トランプはついに党のお荷物......そして「バイデン外交2.0」始動はいかに?
BIDEN’S FREER HAND
トランプは党のお荷物に
ちなみに共和党では、トランプが支援した選挙否定派(前回の大統領選に不正があったというトランプの根拠なき主張に賛同する一派)の候補が何人も当選しているが、トランプと手を組んだせいで落選した候補のほうが多い。
注目を集めた上院選では、ペンシルベニア州のメフメット・オズやニューハンプシャー州のドン・ボルダックが敗れた。下院選では少なくとも8人のトランプ推薦候補が落選し、州知事選でも選挙否定派の大物たちが敗退した。
開票速報を見て、公然とトランプ排除を求め始めた保守派の論客もいる。投資会社シタデルを率い、共和党への巨額献金で知られるケン・グリフィンは、今こそトランプを切って「前へ進むべき」だと述べた。

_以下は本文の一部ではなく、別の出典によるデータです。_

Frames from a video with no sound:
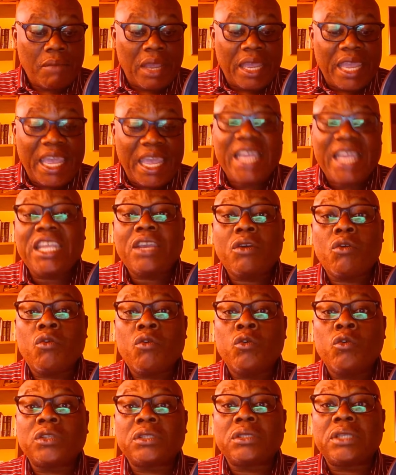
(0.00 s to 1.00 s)
any court
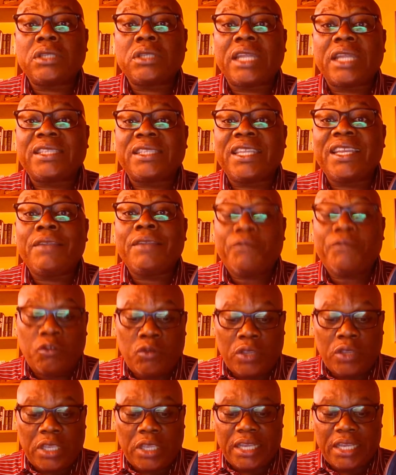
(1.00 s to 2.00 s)
until a few
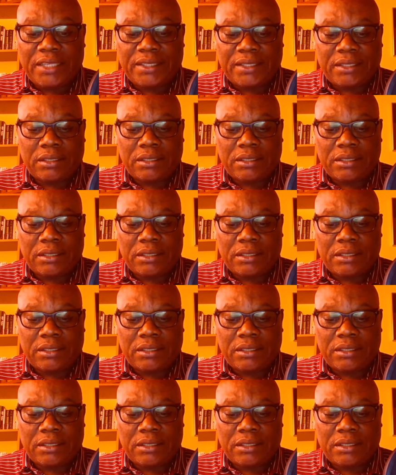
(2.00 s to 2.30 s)
years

長らくトランプべったりだったFOXニュースに登場した保守系コラムニストのマーク・ティーセンは、現職バイデンの支持率が低迷し、高インフレが続くなかで共和党が圧勝できなかったのは「大惨事」だと述べた。
FOXと同じ系列の大衆紙ニューヨーク・ポストは翌日の1面にフロリダ州知事選で圧勝したロン・デサンティスの写真を掲げ、「デ・フューチャー」という大見出しを添えた。共和党の未来(フューチャー)はデサンティスにあり、というわけだ(デサンティスは次期大統領選に出馬意欲を示している)。
アメリカの敵、とりわけロシアは共和党の圧勝を願い、そうなればアメリカ社会の分断が一段と深まり、ウクライナへの支援も止まると信じていた。
ロシア国内の報道を精査しているジュリア・デービスによれば、モスクワ大学の政治学者アンドレイ・シドロフは投票日の直前に、こう語っていた。
「トランプはアメリカ社会にたくさんの憎悪をかき立てる。アメリカ人が憎み合えば憎み合うほど、わが国には好都合だ」
アメリカの同盟国はどうか。乱暴で孤立主義、同盟関係も国際条約も尊重しないトランプ政治から、アメリカがようやく脱却する兆しが見えて安堵したというところか。
「トランプの最大の功績は」と政治学者のブラウンは言った。「自分がいれば勝てると共和党に信じ込ませたことだ」。しかし今度の選挙で、その化けの皮が剝がれた。